● WHAT TO PRODUCE
Print the data exactly. Pictures stay out.

● EXCERPTED DATA
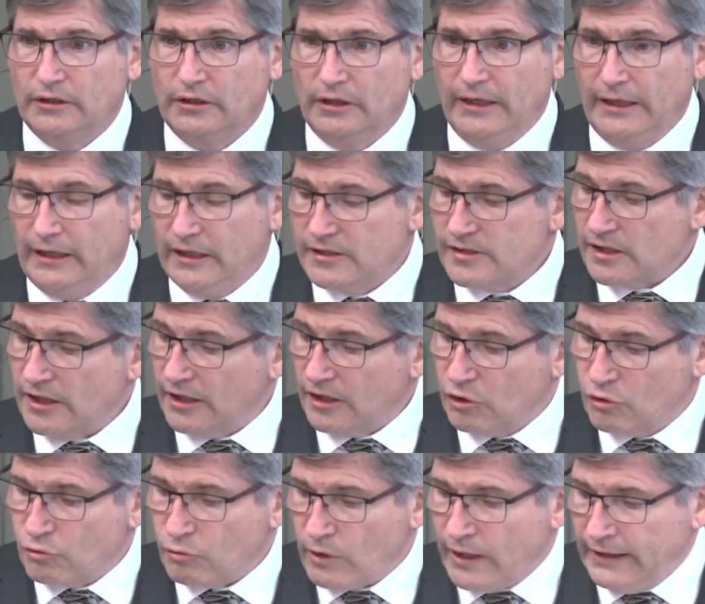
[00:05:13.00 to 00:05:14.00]
And it's a
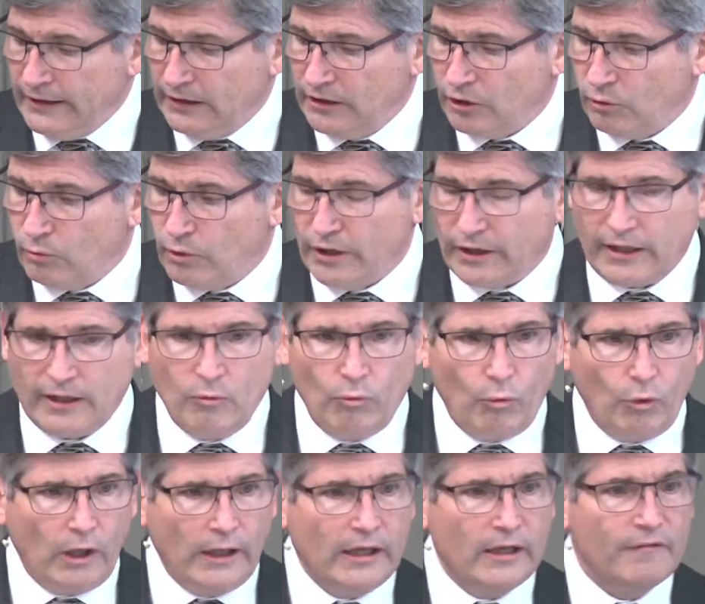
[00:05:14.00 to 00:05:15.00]
great little work. And
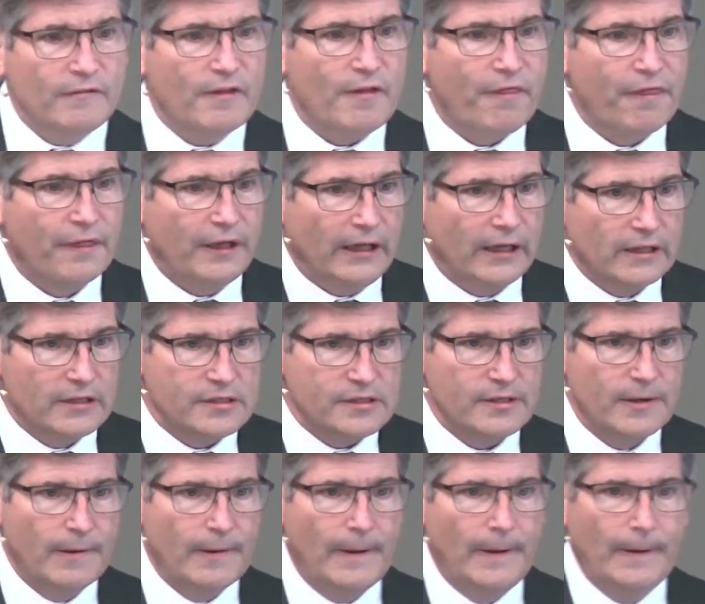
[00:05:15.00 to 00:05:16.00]
one of the things
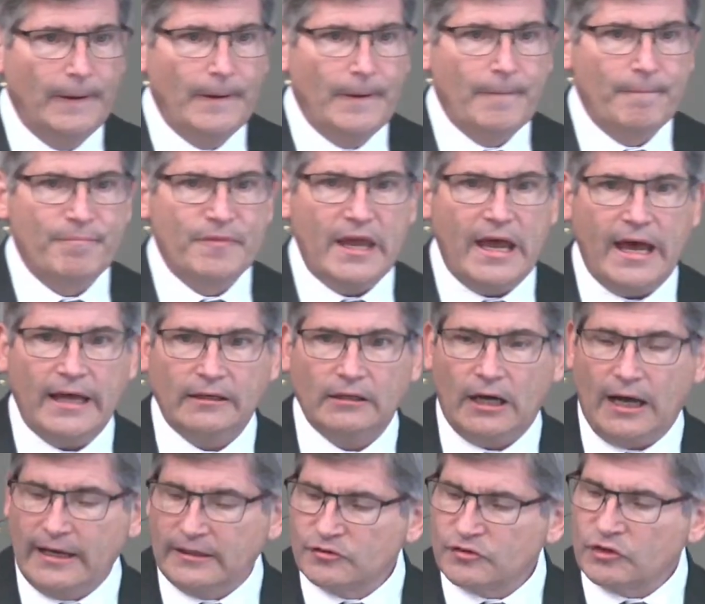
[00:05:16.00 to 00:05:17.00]
that
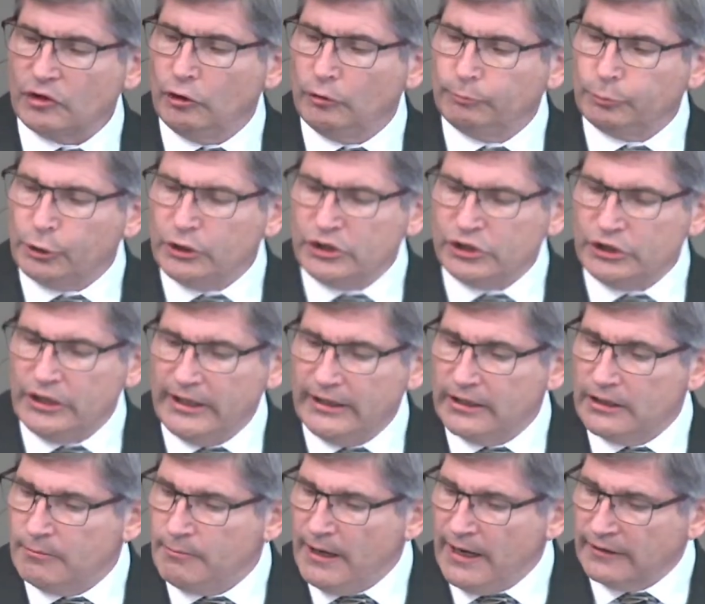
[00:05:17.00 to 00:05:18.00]
I so
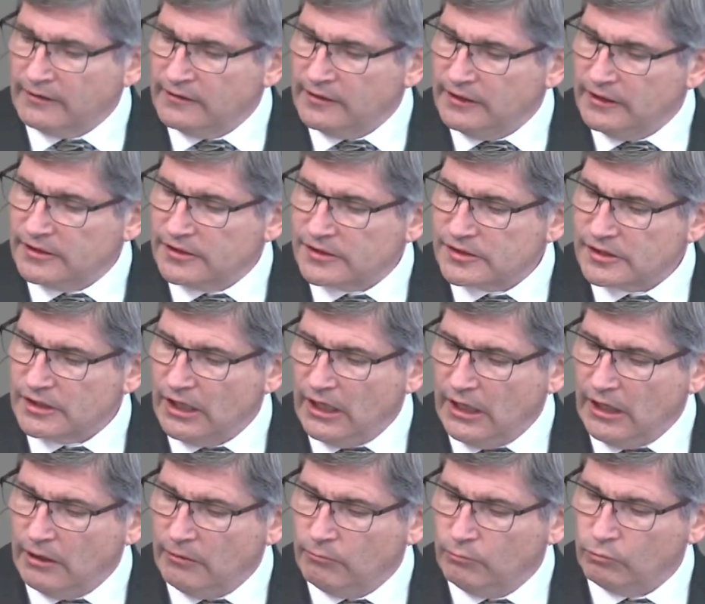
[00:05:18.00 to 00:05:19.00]
appreciated about this
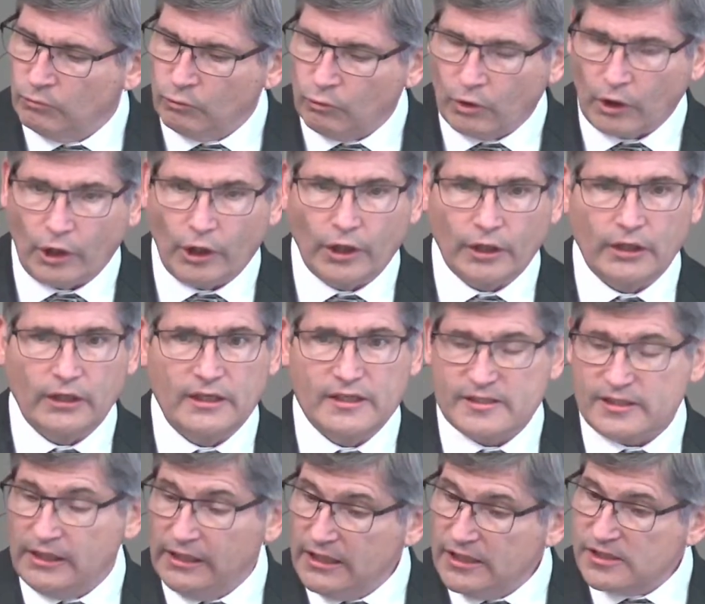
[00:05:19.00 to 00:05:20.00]
um, work, it's
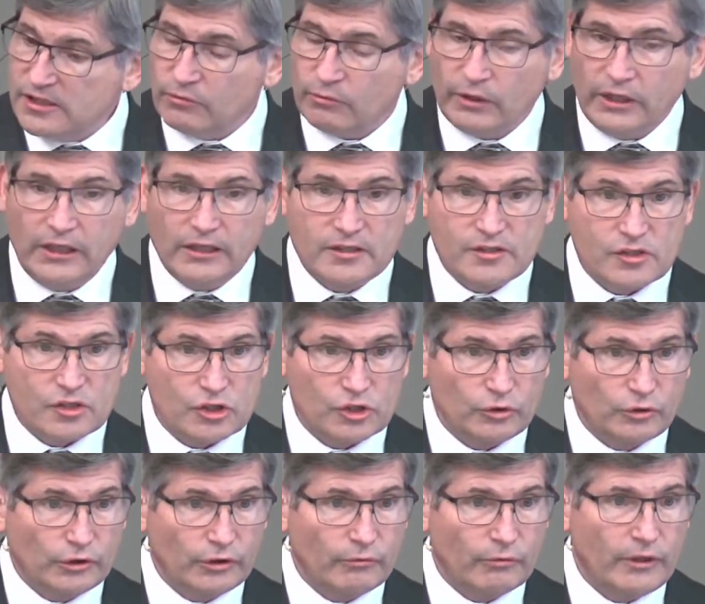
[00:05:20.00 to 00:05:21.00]
an easy read, it's a
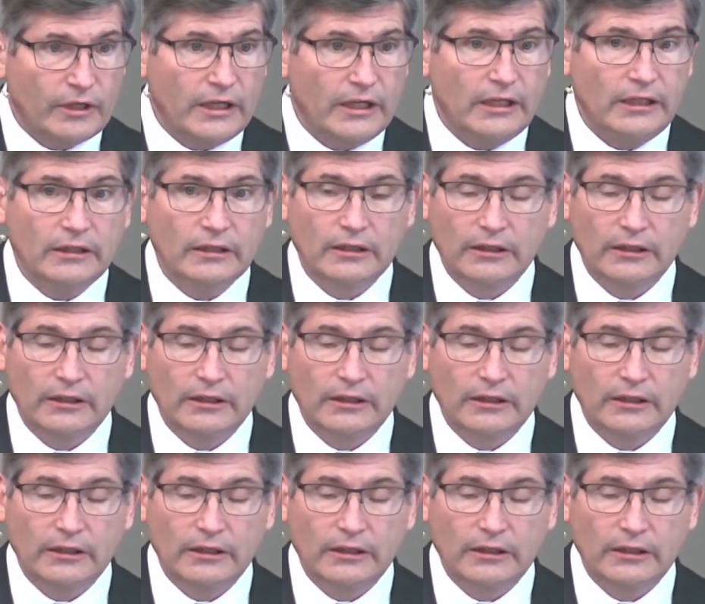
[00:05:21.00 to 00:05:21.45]
short read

● RESULT
[00:05:13.00 to 00:05:14.00]
And it's a
[00:05:14.00 to 00:05:15.00]
great little work. And
[00:05:15.00 to 00:05:16.00]
one of the things
[00:05:16.00 to 00:05:17.00]
that
[00:05:17.00 to 00:05:18.00]
I so
[00:05:18.00 to 00:05:19.00]
appreciated about this
[00:05:19.00 to 00:05:20.00]
um, work, it's
[00:05:20.00 to 00:05:21.00]
an easy read, it's a
[00:05:21.00 to 00:05:21.45]
short read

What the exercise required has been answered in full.